I have a question about an excerpt from Peskin & Schröder "Introduction to QFT" (see below). I understand the claim that I have marked as:

"Let $\{t^a\}$ be a basis of a Lie algebra such that there is an irreducible representation $d$ such that tr$[d(t^a) d(t^b)] = C(d) \delta^{ab}$ for some non-zero constant $C(d)$. Then for every other irrep. $d'$, there is a constant $C(d')$ such that tr$[d(t^a) d(t^b)] = C(d) \delta^{ab}$."

My first question is whether this interpretation is correct. My second is: If it is correct, then what is a nice argument to see that it is true? (A reference to some textbook containing a proof would also be very welcome).

Answer 1

I found an answer to my question in chapter 14.9 of "Symmetries, Lie Algebras and Representations" by Jürgen Fuchs an Christoph Schweigert. If anyone else ever stumbles over this SE page: The precise statement would be

Let $\mathfrak{g}$ be a simple Lie algebra and let $\{t^a\}$ be a basis of it such that there is a representation $d$ of $\mathfrak{g}$ such that tr$[d(t^a) d(t^b)] = C(d) \delta^{ab}$ for some non-zero constant $C(d)$. Then for every other representation $d'$, there is a (possibily zero) constant $C(d')$ such that tr$[d(t^a) d(t^b)] = C(d') \delta^{ab}$.

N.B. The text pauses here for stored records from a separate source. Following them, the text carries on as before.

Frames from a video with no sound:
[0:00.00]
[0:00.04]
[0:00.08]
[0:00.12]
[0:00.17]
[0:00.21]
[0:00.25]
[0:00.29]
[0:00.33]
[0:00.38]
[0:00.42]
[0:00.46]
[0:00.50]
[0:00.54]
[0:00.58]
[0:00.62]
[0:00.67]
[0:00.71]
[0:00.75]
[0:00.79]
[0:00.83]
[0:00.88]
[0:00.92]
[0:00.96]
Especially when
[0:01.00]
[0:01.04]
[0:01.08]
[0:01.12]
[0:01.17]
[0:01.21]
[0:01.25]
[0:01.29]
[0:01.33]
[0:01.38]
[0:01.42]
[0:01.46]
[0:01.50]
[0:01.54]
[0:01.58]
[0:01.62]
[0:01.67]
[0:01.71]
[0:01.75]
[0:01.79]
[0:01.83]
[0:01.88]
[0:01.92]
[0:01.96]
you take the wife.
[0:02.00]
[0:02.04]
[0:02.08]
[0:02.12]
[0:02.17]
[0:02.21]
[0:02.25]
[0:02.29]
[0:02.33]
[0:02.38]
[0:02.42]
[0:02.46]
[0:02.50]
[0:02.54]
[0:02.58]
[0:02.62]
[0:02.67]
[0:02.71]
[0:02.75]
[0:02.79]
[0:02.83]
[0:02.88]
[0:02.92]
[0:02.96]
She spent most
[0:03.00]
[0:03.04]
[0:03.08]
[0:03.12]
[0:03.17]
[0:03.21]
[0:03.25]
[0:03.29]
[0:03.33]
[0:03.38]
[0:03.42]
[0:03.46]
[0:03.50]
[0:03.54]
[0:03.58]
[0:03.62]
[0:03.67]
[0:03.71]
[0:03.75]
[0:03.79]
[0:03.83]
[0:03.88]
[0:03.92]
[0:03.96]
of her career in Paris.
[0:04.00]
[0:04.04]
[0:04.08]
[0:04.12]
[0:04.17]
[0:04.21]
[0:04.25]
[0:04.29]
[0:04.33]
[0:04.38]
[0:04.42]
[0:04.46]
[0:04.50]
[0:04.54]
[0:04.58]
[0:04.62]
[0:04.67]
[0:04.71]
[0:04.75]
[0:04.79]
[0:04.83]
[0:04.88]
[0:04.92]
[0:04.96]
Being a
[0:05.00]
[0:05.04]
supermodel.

The proof is a beautifully simple argument: Given an arbitrary rep. $d$, we can define an ad invariant inner product on $\mathfrak{g}$ via tr$[d(t^a) d(t^b)]$. But for simple Lie algebras, the Killing form is the unique ad invariant inner product up to a constant prefactor. Thus all of these inner product are proportional to each other.